Errors abort the writer (`--skip_validation=true` overrides for debugging).

## Paper inspirations per module

- **Module 1 — subtasks.** Hi Robot ([Shi 2025](https://arxiv.org/abs/2502.19417))
  atom granularity ("pick up one piece of lettuce", "place bowl to box");
  Pi0.7 ([Physical Intelligence 2025](https://pi.website/pi07)) "how, not
  what" detail.
- **Module 1 — memory.** MEM ([Torne 2026](https://arxiv.org/abs/2603.03596))
  compression directive: keep only minimal relevant information; functional
  outcomes preserved, specific attributes dropped.
- **Module 2 — interjections.** Hi Robot scenario taxonomy: negative task,
  situated correction, specific constraint, preference. Speech is a
  tool-call-only atom (`tool_calls=[{type:function, function:{name:"say",
arguments:{text:...}}}]`).
- **Module 3 — VQA.** ECoT ([Zawalski 2024](https://arxiv.org/abs/2407.08693))
  grounded features (bounding boxes in pixel `[x_min, y_min, x_max, y_max]`,
  keypoints) and Steerable Policies' multi-abstraction grounding.

Future maintainers should adjust the prompt templates in
`src/lerobot/annotations/steerable_pipeline/prompts/` against these
references rather than rewriting from scratch.

## Compute and list-size estimates

Per episode, the pipeline issues O(`max_steps`) Module 1 calls,
O(`max_interjections_per_episode`) Module 2 calls, and
O(`vqa_emission_hz × episode_seconds`) Module 3 calls.
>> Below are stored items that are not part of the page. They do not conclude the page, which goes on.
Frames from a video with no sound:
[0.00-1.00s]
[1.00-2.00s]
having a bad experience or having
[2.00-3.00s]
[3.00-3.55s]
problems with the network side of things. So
With defaults
(8 subtasks, 1 interjection, 1 Hz × 3 pairs) and 30-second episodes, that
is ~50 VLM calls per episode. `language_persistent` per episode is ~10s of
KB at most (parquet dictionary-encodes one entry per episode);
`language_events` is empty on most frames and is bounded by the number of
emissions, not `num_frames × num_emissions`.
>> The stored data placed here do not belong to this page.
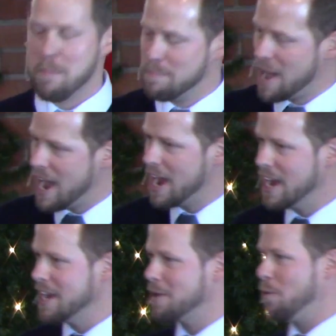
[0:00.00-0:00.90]

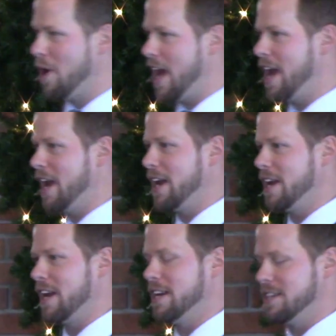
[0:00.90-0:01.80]
My
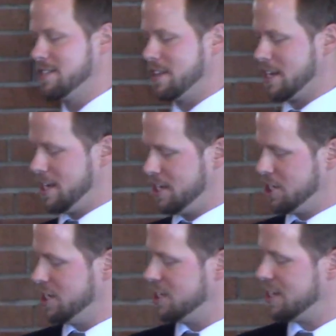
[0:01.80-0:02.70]
way is that the
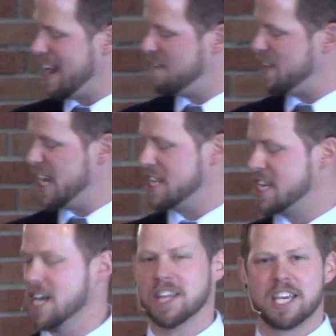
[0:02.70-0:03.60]
kitchen doesn't have
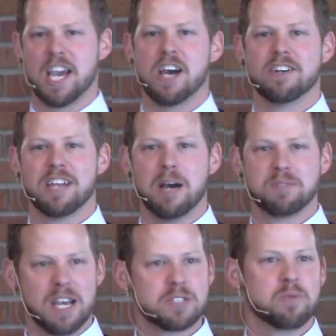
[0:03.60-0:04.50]
anything on the countertops.
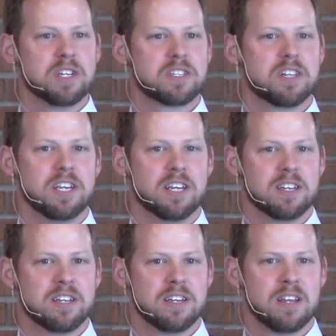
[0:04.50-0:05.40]
That's when it's clean.
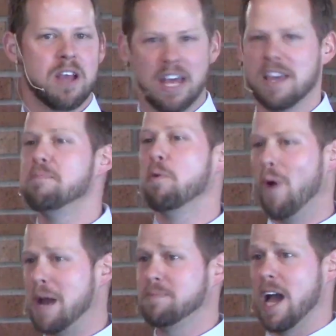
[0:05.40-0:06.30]
And they've been
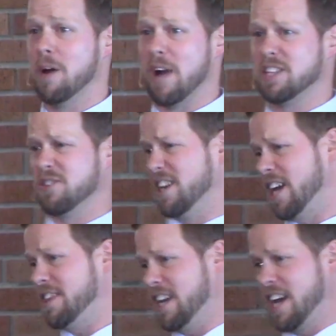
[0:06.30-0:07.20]
wiped down, right? So they
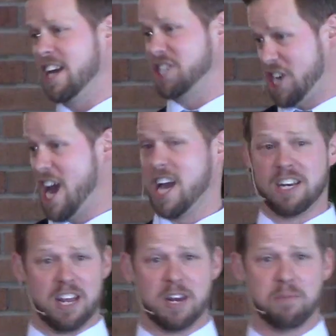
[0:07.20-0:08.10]
got that kind of
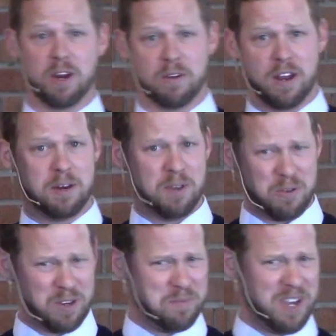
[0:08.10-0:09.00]
shine. Anybody
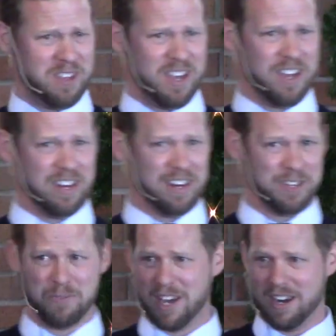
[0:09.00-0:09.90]
with me on
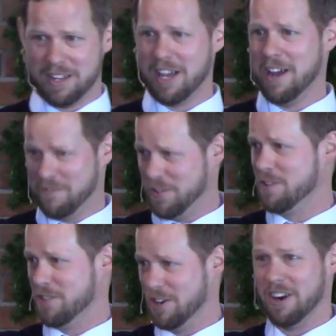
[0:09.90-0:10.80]
that? Yeah,
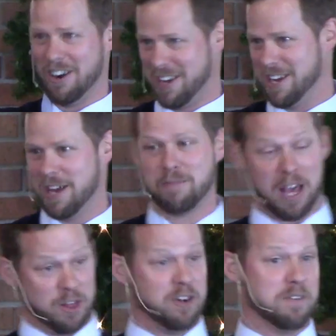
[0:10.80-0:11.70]
you're okay.
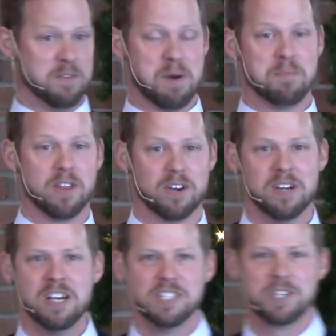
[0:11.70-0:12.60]
I learned it from my mother.
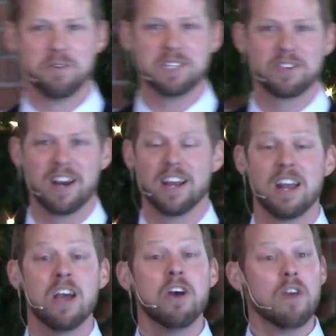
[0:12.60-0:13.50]
She raised her
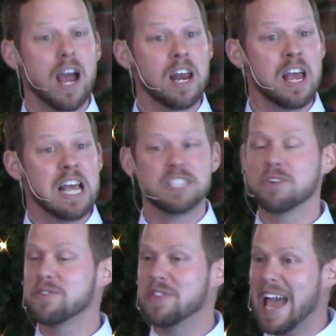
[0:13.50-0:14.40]
hand, right? And
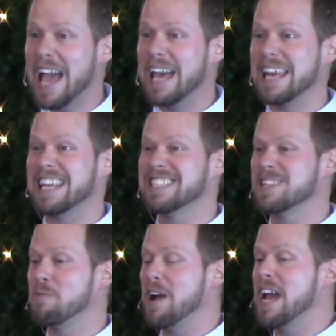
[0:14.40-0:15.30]
so that is
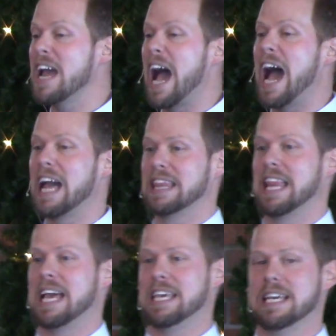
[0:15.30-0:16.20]
the way I
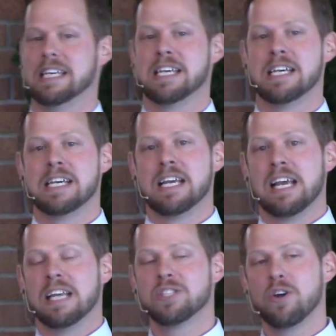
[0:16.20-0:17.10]
like it.
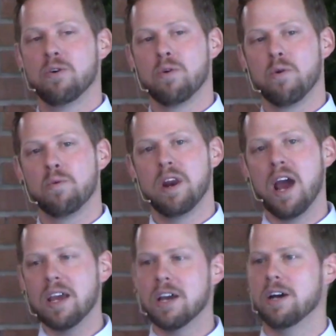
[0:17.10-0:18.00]
And so when
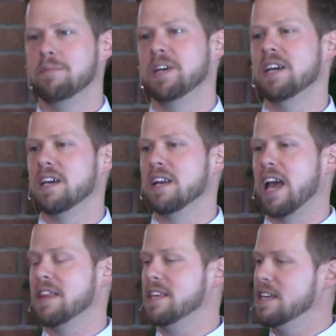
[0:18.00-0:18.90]
I come
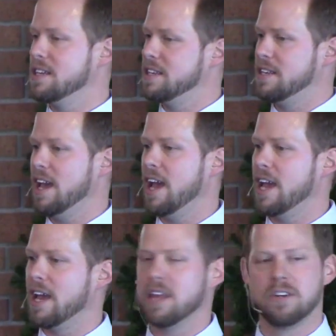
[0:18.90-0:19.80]
in at the end of the
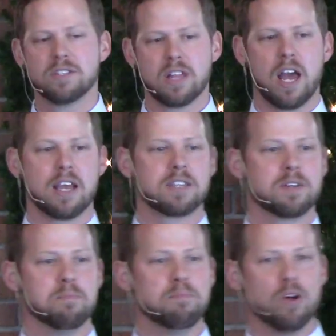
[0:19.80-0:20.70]
day and there's like
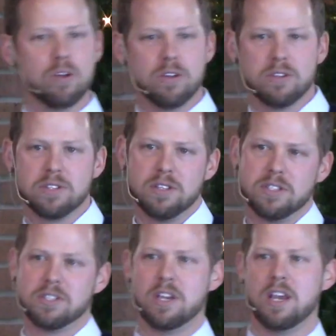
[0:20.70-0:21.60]
some bowls in the
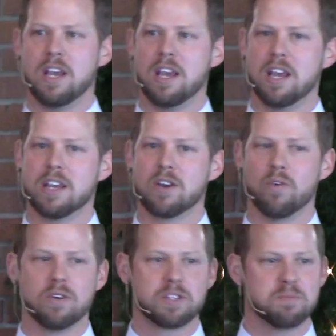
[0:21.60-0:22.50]
sink
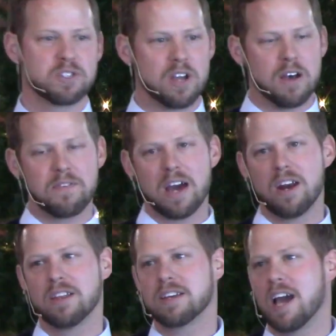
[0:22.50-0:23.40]
or some stuff
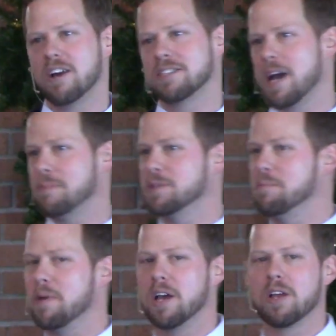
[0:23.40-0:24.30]
out on the countertop,
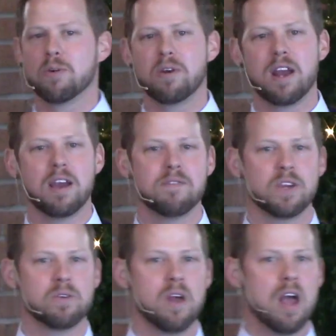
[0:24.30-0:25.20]
some mail or what have
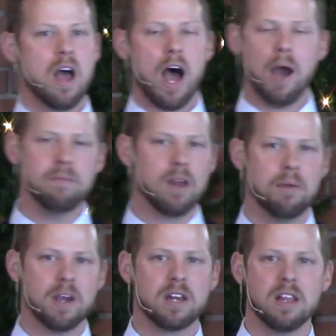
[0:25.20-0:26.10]
you, I'm
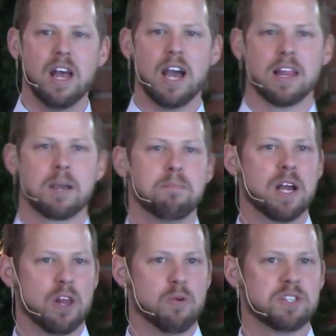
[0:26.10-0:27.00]
not going to lie. Like
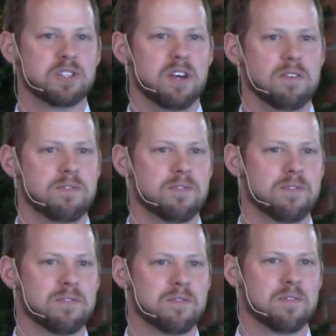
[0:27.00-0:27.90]
my lower self,
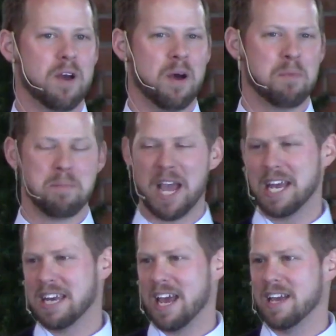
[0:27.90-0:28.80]
on my
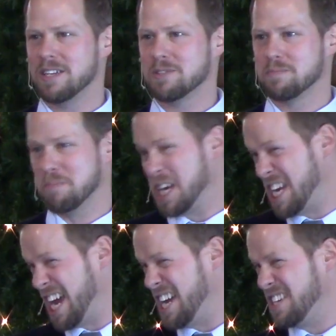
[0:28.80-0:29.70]
bad days, many
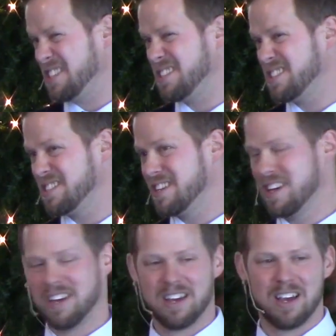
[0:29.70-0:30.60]
days,
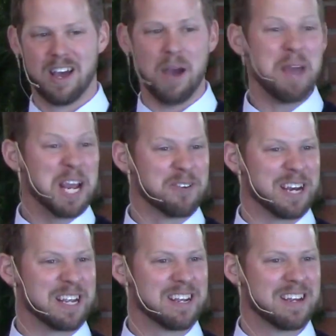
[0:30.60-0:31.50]
I'm
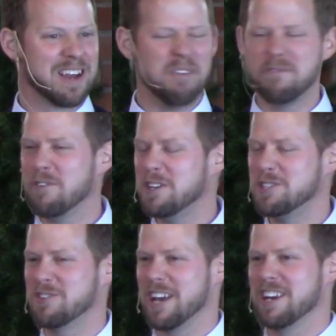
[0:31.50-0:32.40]
angry. I'm
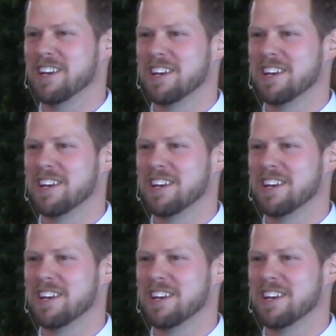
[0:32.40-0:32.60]
frustrated.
## Reproducibility via seed and prompt hashes

`--seed` (default 1729) feeds the per-episode RNGs that select interjection
timestamps and VQA question types. Combined with the deterministic prompt
templates checked into `prompts/`, two runs at the same seed against the
same dataset and the same model checkpoint produce byte-identical staging
artifacts. Prompt edits are recorded by file hash; future tooling can pin
expected `(seed, prompt_hash)` pairs into the dataset card.